Political effects and recommendations
The cultural conflict also has strong political effects: "Defenders' favor populist parties and believe much more in the concept of a "strong leader"; they are also prone to conspiracy theories and advocate elements of direct democracy. "Explorers' hold diametrically opposed views. For example, 26% of "Defenders' in Germany and 57% in Poland are likely to vote for a populist party, while "Explorers' tend not to.
According to the researchers, this can represent fundamentally different concepts of politics: "Defenders' favor concepts more in line with anti-pluralist ideas that claim that political regulations should express a single popular will; "Explorers," in contrast, share attitudes more compatible with pluralist ideas that claim that politics is a process of negotiation and compromise between different interests. Mitja Back: "A person's positioning in the conflict as "Explorer' or "Defender' can have a strong impact on the form of democracy desired. Cultural conflicts over identity have therefore become very entrenched politically, and now structure the population's social and political views to a significant extent."

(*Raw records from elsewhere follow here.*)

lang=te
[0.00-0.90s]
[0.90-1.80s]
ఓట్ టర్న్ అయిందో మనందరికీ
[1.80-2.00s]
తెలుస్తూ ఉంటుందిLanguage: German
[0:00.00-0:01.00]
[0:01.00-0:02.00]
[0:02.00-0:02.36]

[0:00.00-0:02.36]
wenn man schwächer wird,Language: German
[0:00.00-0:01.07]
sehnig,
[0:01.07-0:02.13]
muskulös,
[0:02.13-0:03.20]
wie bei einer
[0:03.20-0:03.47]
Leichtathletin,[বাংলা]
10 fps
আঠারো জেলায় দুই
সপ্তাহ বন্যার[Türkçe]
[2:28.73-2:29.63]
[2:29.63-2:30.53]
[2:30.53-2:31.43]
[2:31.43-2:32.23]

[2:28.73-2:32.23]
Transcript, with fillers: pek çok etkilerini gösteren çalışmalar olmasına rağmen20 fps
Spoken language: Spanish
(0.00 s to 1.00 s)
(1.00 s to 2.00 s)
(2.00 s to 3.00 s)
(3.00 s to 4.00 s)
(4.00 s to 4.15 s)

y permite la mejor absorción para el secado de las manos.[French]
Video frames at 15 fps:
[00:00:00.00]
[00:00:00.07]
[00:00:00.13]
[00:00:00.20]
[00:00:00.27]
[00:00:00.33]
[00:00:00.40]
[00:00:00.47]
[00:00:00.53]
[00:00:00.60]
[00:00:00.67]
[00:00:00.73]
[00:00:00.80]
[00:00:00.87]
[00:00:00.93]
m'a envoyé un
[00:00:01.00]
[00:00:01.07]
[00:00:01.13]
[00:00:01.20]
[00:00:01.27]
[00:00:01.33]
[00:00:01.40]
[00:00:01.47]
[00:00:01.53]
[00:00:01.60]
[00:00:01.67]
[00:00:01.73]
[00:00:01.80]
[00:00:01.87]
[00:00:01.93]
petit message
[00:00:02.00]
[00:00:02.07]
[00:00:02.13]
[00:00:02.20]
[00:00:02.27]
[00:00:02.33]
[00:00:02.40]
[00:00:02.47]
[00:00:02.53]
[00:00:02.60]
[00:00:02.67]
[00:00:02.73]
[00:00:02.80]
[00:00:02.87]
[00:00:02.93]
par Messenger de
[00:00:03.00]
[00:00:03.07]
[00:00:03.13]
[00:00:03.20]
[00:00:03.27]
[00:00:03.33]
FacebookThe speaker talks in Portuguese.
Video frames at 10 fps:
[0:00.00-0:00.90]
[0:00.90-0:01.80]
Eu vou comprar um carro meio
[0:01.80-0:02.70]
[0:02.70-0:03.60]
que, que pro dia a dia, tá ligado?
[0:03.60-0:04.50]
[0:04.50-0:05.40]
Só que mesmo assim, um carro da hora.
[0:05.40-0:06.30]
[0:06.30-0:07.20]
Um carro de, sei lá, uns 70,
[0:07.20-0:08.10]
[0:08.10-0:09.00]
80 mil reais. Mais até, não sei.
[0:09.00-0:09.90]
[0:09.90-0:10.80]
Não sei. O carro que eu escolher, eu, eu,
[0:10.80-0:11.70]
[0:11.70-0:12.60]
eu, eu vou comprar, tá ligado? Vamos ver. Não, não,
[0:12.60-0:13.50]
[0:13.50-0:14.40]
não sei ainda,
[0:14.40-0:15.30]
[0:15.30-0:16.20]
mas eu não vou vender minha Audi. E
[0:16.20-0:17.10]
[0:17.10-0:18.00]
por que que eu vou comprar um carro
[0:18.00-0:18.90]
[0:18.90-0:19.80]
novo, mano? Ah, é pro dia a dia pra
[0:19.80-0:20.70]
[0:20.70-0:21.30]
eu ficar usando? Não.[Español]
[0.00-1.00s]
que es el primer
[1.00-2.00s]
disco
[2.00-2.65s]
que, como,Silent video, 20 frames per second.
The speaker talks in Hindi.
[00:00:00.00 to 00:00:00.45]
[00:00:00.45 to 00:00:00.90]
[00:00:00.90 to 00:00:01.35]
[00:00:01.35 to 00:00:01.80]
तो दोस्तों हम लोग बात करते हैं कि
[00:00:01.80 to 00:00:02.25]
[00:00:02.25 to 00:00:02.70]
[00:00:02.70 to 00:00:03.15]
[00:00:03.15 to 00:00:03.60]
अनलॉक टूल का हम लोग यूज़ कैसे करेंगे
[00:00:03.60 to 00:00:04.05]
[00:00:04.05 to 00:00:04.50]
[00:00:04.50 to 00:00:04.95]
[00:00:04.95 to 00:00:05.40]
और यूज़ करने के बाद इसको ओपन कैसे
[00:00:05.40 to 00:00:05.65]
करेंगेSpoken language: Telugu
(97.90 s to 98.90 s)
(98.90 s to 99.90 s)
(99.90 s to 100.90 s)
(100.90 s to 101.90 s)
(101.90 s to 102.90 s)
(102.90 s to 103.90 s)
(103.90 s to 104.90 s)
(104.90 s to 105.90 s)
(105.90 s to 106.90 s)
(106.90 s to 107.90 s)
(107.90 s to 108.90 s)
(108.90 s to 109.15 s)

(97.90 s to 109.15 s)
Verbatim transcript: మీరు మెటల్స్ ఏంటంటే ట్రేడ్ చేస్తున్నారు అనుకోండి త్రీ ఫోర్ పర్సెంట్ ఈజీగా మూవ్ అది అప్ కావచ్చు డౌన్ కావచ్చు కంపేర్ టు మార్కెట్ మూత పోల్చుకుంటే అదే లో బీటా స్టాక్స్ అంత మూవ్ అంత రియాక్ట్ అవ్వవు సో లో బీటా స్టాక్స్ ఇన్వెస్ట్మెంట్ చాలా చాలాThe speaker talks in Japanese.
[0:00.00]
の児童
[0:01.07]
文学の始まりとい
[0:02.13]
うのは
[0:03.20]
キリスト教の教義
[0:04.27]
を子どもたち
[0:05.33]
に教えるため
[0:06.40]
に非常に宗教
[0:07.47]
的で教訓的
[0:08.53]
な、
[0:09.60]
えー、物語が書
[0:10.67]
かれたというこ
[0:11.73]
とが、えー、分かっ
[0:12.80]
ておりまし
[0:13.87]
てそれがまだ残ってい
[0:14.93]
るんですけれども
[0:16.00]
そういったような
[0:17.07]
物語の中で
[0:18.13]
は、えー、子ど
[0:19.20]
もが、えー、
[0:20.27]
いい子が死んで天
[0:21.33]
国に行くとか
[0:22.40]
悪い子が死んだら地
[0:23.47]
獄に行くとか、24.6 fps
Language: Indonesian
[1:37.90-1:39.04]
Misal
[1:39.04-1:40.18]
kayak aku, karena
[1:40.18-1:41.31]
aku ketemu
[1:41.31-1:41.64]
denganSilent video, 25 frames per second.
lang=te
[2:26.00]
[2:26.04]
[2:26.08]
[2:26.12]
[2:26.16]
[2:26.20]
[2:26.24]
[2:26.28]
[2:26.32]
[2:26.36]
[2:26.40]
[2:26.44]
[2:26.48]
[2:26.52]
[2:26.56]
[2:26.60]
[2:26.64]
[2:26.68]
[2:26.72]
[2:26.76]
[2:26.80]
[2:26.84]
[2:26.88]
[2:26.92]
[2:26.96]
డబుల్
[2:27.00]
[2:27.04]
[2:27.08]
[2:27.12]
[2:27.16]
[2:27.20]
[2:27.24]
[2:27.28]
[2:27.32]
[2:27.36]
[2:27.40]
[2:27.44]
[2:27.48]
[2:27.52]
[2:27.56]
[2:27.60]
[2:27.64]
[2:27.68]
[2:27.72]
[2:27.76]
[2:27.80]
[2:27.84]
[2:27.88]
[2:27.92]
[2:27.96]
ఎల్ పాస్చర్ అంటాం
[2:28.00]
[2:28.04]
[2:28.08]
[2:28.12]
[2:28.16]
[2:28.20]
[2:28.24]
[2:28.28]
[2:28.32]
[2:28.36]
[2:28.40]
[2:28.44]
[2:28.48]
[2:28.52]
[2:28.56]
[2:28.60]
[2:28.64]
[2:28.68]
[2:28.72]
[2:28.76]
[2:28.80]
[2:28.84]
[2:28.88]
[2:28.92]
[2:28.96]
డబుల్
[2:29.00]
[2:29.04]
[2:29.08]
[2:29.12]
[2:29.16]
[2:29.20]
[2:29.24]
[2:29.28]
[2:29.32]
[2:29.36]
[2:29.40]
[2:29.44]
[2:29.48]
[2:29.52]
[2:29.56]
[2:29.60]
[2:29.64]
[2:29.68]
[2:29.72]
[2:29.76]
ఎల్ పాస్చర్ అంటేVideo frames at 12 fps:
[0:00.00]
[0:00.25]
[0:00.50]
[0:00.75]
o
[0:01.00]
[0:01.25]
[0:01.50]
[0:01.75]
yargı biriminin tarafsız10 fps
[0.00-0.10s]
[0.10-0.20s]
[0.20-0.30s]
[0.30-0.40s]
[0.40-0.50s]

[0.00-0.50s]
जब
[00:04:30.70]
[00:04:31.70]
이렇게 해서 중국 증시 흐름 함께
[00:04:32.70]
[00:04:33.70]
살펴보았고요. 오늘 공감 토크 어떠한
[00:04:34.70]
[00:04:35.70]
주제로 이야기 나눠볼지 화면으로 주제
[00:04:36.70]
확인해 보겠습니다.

By linking their results to other insights from current research, the authors see the polarized positions as being rooted in fundamental and rather stable psychological needs of varying strength, such as security and stability ("Defenders'), or openness and change ("Explorers'). According to the report, this implies that societies are always composed of a mixture of "Explorers' and "Defenders." In contrast to more material conflicts, the identity conflict is therefore more difficult to negotiate, and especially so when ideas of identity are framed in religious or fundamentalist terms. Identity conflict is also exacerbated by the effects of globalization, such as migration, increasingly supranational instead of national policies, and crises such as the financial crisis and the COVID-19 pandemic. "This makes questions of identity—who belongs to the country, or who triggers feelings of threat—all the more urgent."
The researchers therefore urge politicians to refrain from taking one of the two sides. Neither in liberal democracies nor in authoritarian countries has this led to movement in entrenched conflicts, as at least one group always feels excluded. Rather, it is important to take the underlying psychological needs on both sides seriously, and to understand them as social resources, while tracing the sometimes widely divergent demands of both groups back to their functional core. "In this way, it is possible to filter out which positions are not acceptable to each group, and which are open to negotiation. Only by doing so can we find a basis for compromise that currently seems impossible, as well as space for dialog without one side devaluing the other."